@fabrice >> tous les journalistes ne sont pas proches du pouvoir ou partie intégrante du pouvoir. Entre un Michel Apathie et un Mediapart ou arrêt sur image, le spectre est assez large il me semble. De plus, il n’y a pas que les journalistes professionnels qui font de l’information. P.S. tu n’as pas été toi même journaliste dans une vie antérieure ?

@alex_uper >> excellente question. RSF a proposé des formations à la sécurité numérique dans quelques écoles de journalisme. Les écoles sollicitées ont accepté. Comme je le disais plus haut, c’est en train de changer.
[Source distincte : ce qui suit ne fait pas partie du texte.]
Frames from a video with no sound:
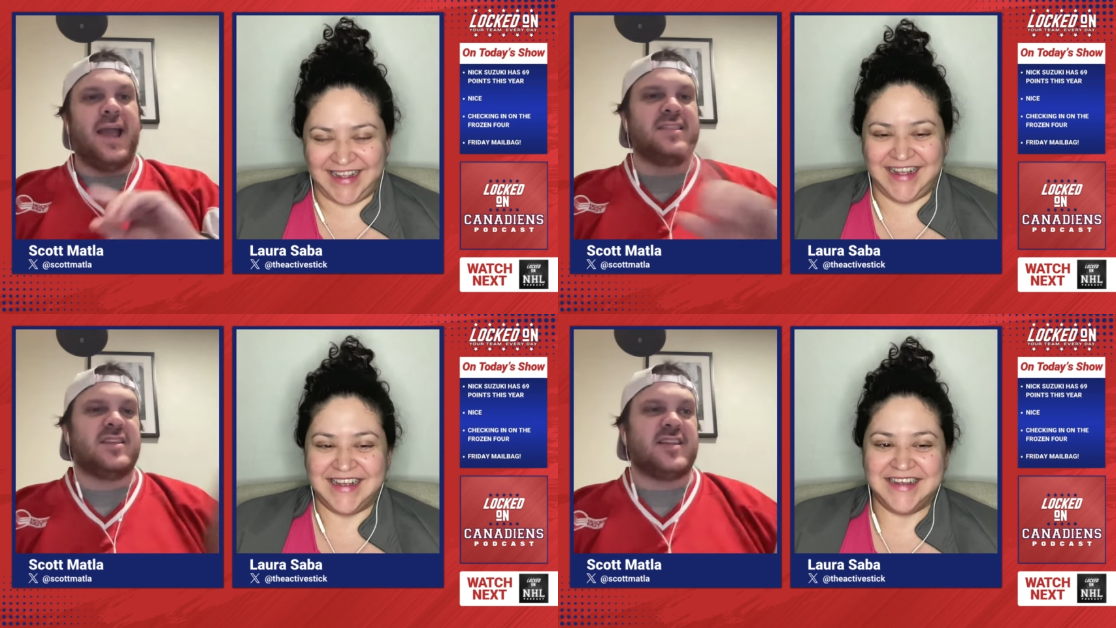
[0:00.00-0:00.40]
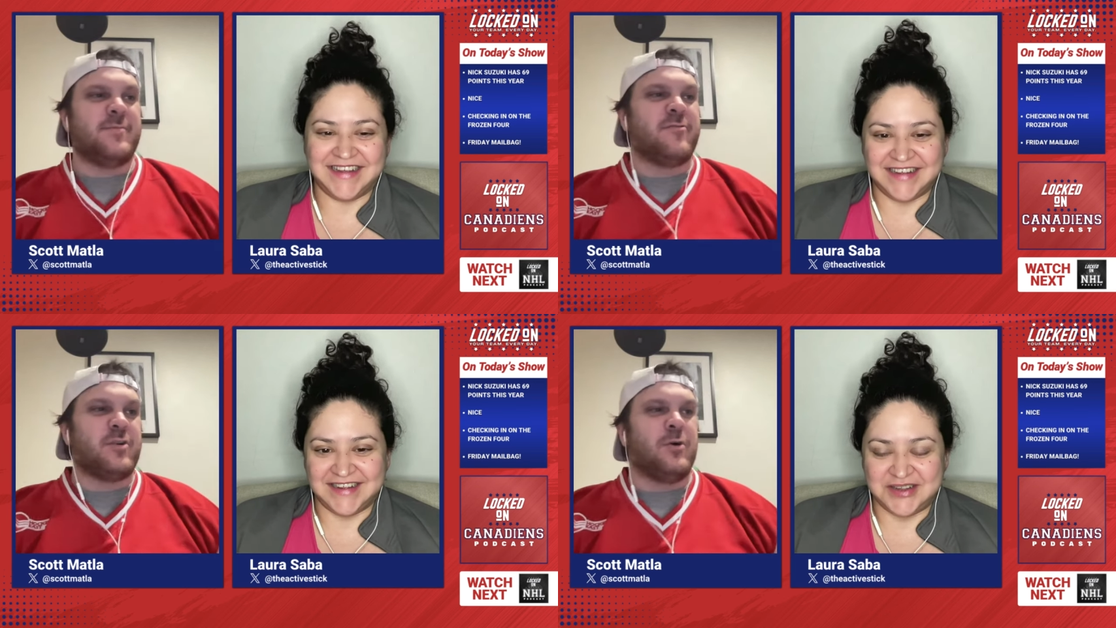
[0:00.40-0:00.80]
Speaker 1: at the time
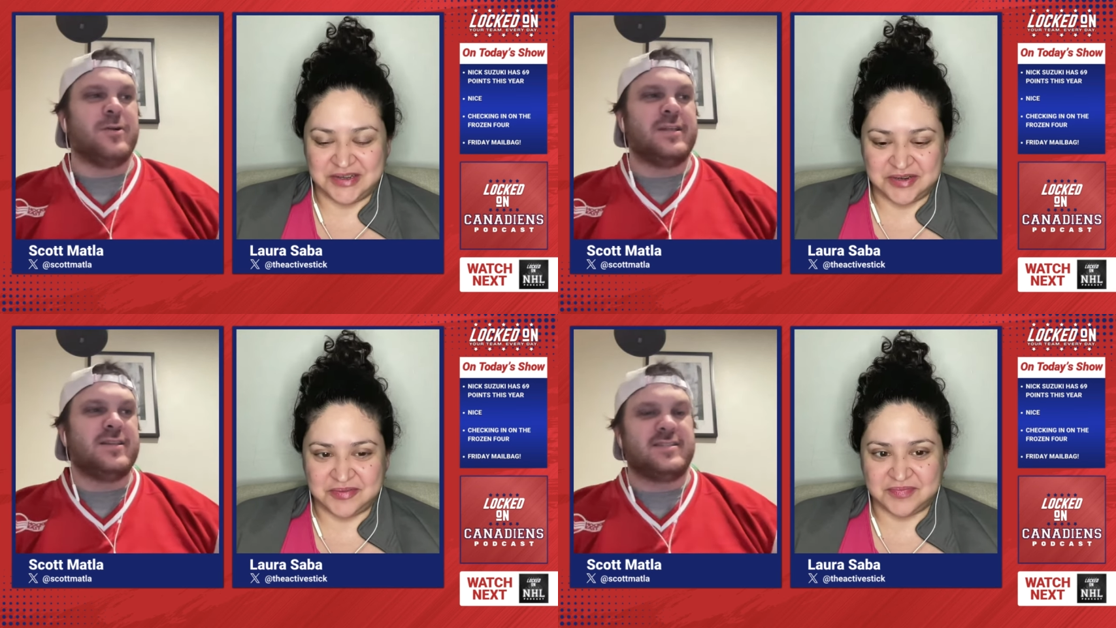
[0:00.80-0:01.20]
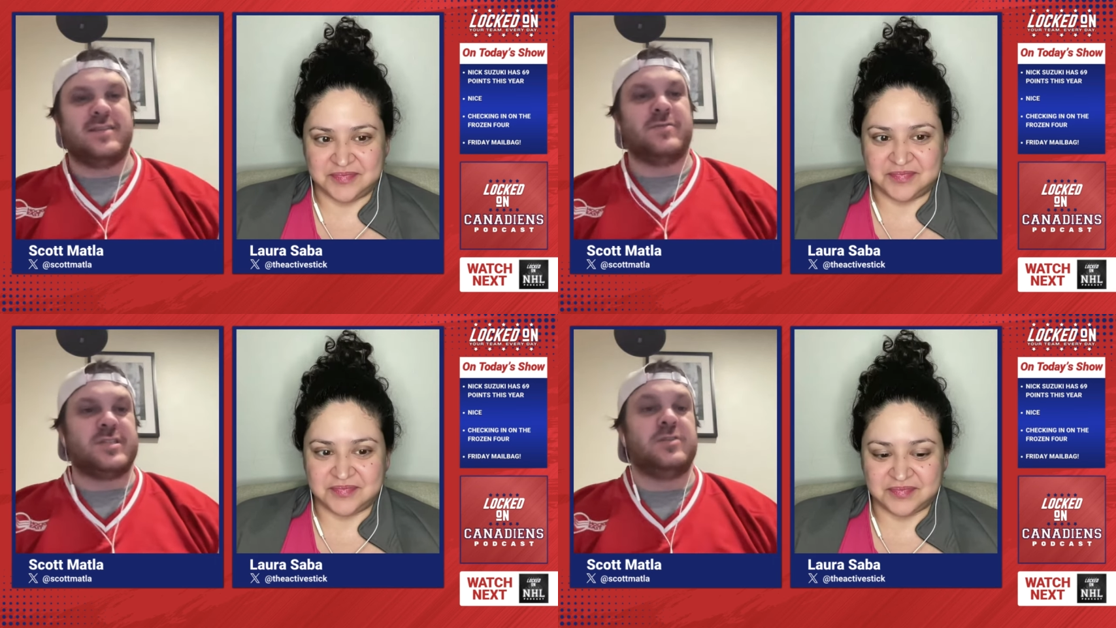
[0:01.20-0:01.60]
of recording this, there
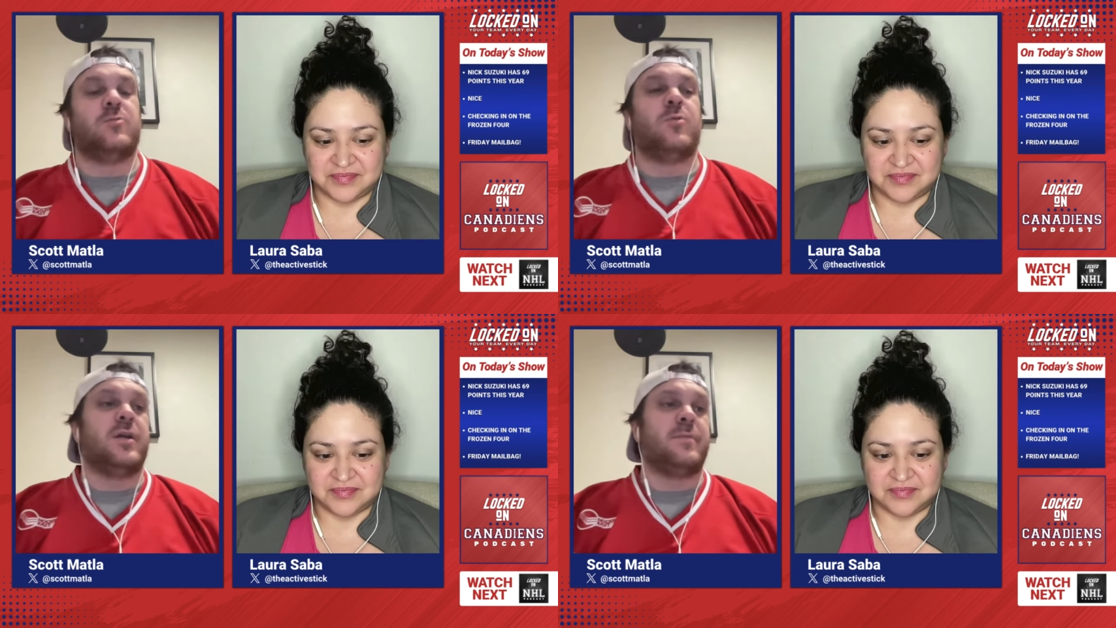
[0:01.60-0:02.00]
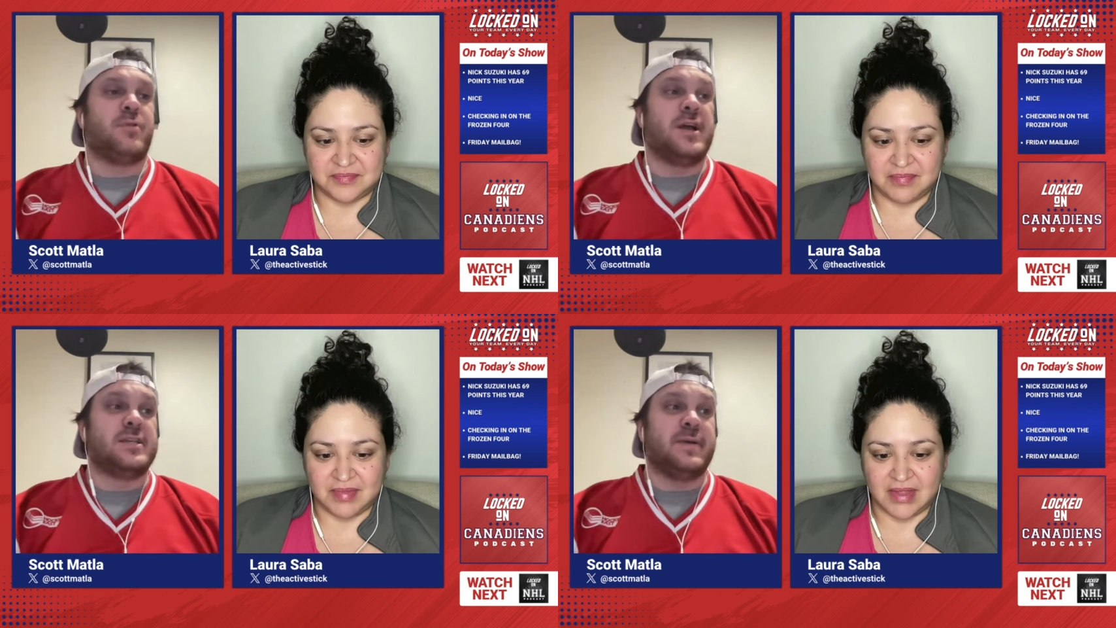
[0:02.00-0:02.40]
was still one
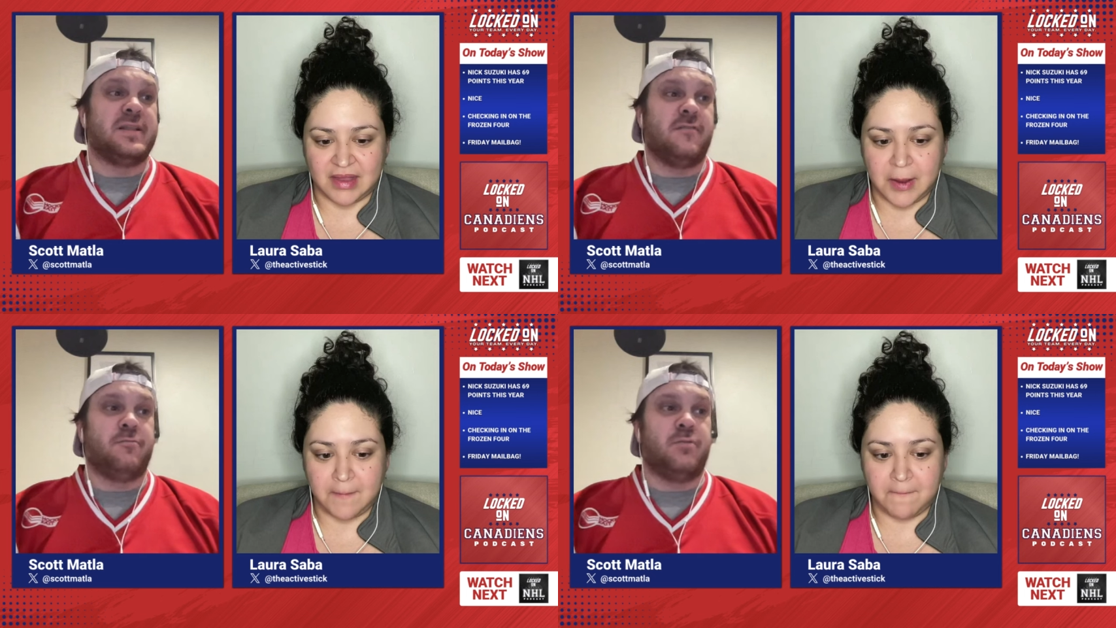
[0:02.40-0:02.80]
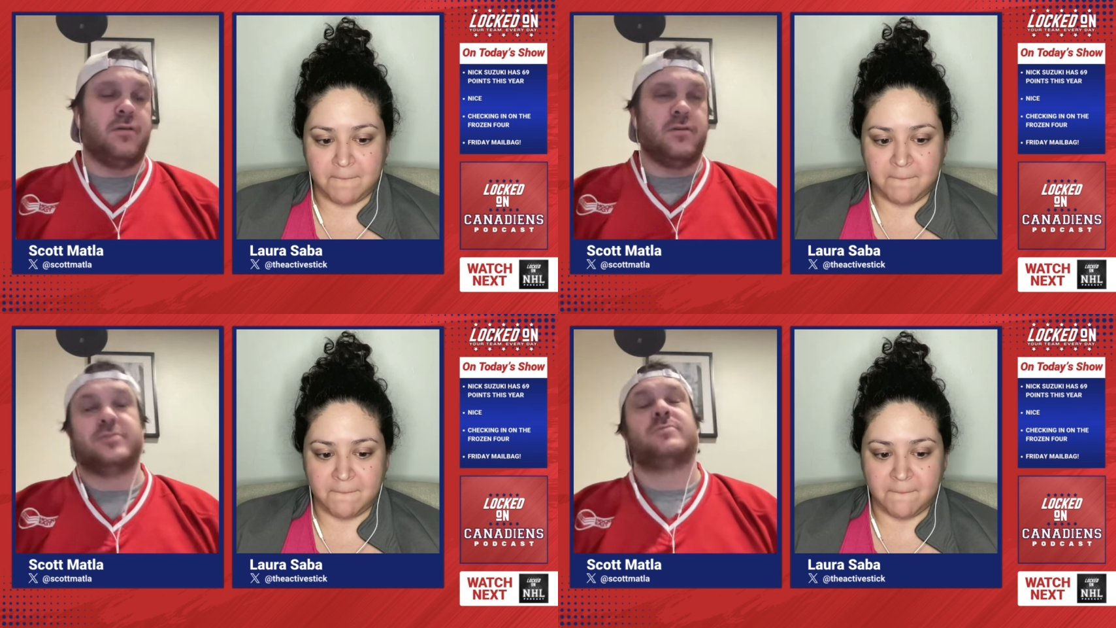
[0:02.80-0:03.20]
prospect left, pl-
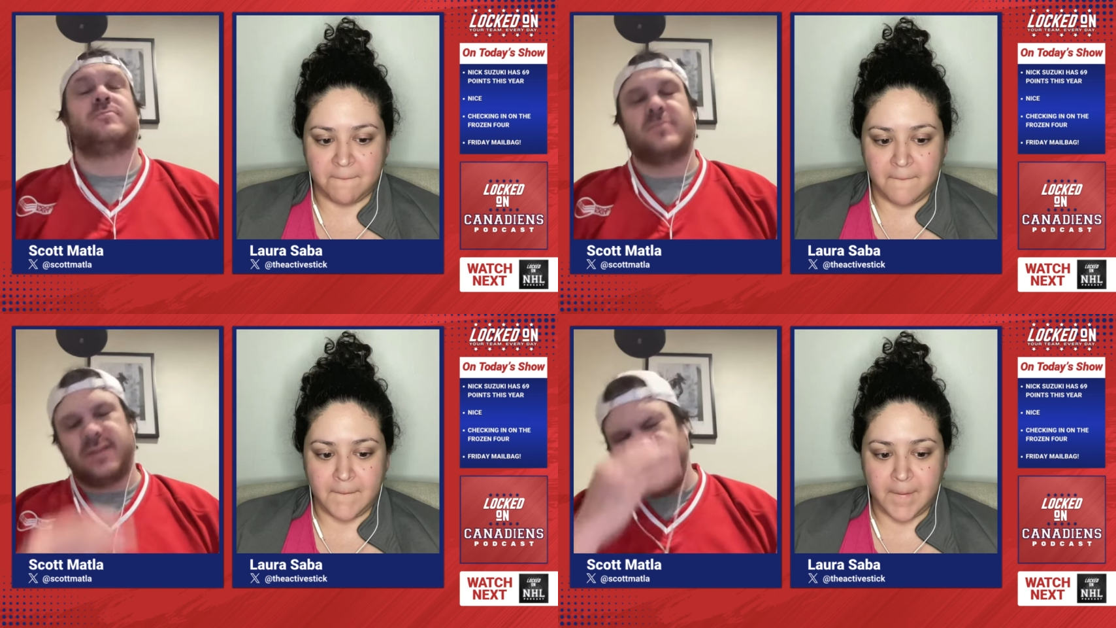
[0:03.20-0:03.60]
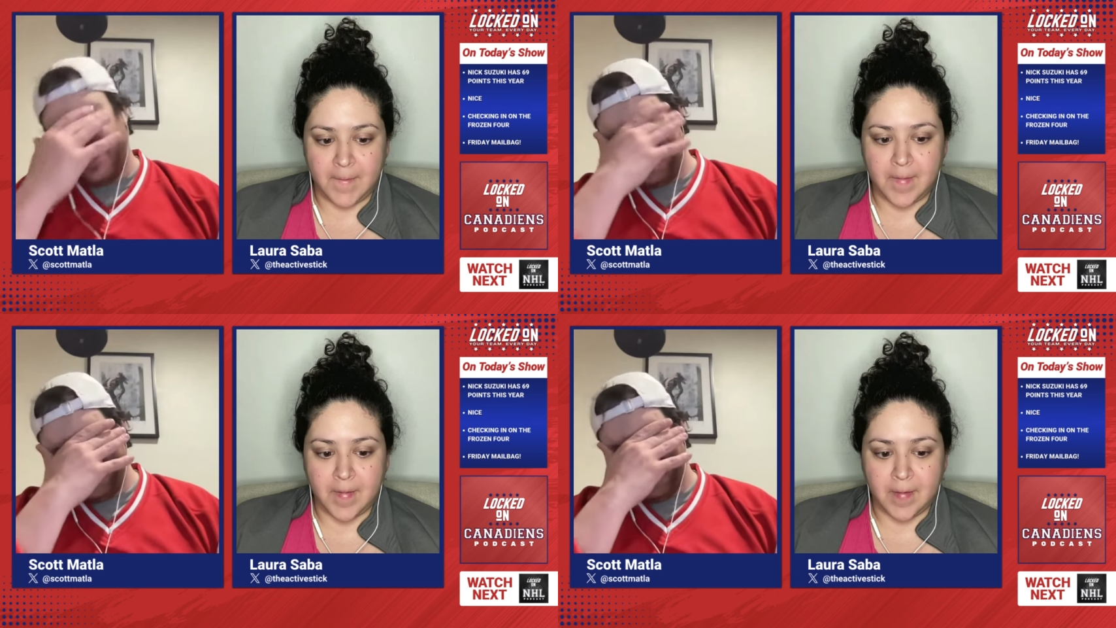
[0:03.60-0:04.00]
or
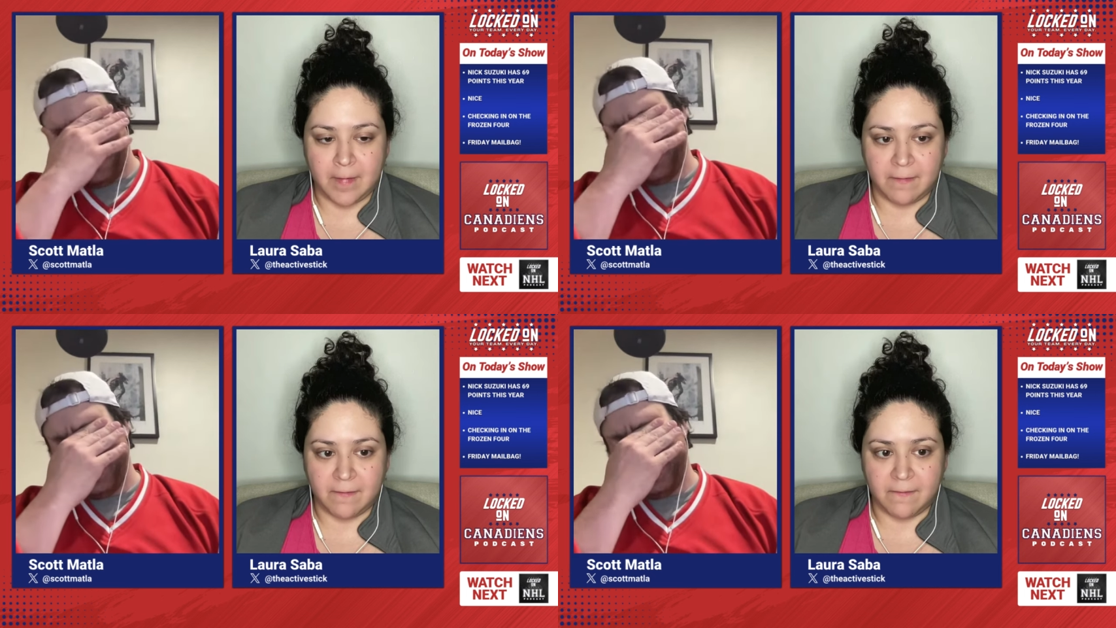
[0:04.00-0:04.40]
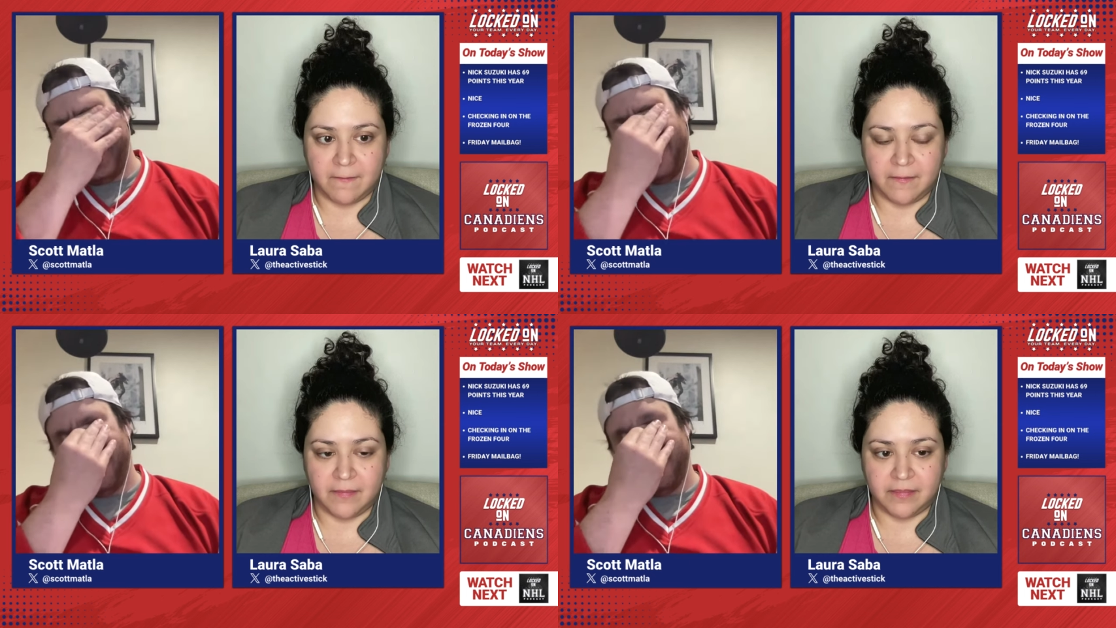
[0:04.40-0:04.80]
I did it
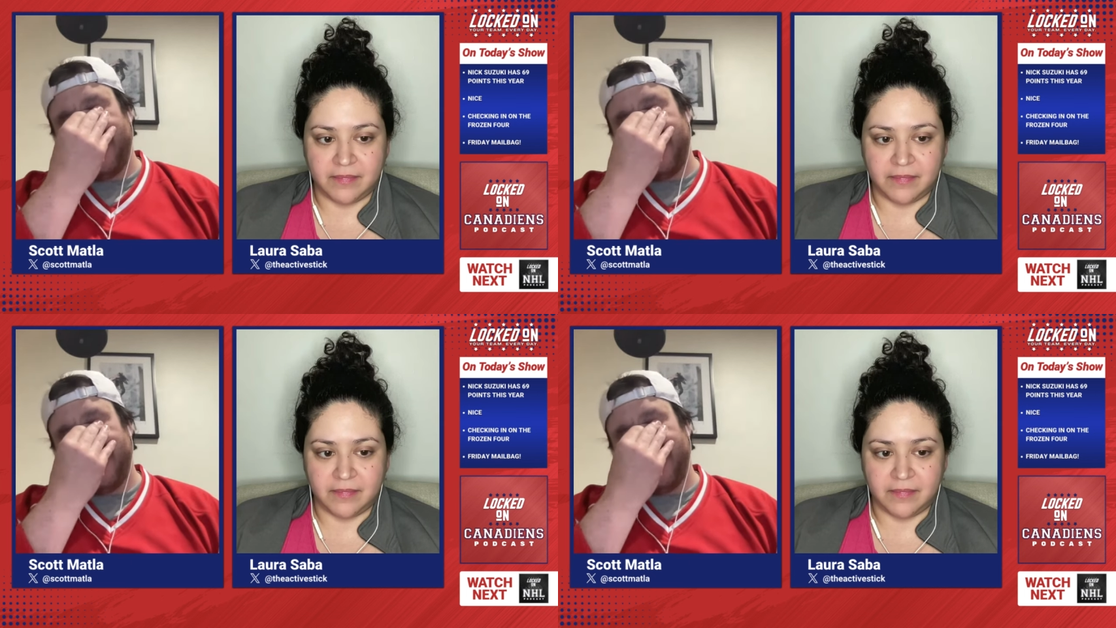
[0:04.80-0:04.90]
again. There are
On a sollicité Jean Marc Manach, qui nous a donné quelques coups de main également.

@Stéphane Bortzmeyer >> (réponse ici car pas d’espace de commentaire sur ton blog) Qu’un journaliste – ou n’importe quel utilisateur d’Internet d’ailleurs – aie quelques notions de ce qu’est Internet et comment ça fonctionne, c’est important. En ceci, je suis d’accord avec ton billet. L’éducation est primordial. Cependant, tous les journalistes (et je ne parle pas que de la situation dans l’hexagone) n’ont pas le temps, les moyens ou les ressources pour accéder à cette éducation. Dans ces cas là, des outils bien fichus peuvent palier une partie du problème. Et là, je cite à nouveau l’exemple de cryptocat, un outil pensé pour des non informaticiens, fiable et qui juste marche.
Pour répondre à ton analogie, dire qu’il n’est pas nécessaire d’apprendre l’Internet en 2014, c’est comme dire en 1450 qu’il n’est pas nécessaire d’apprendre à lire si on n’est pas un professionnel de l’édition, je rappelle simplement qu’en 1450 on ne se procurait pas aussi facilement une imprimerie qu’aujourd’hui un ordinateur.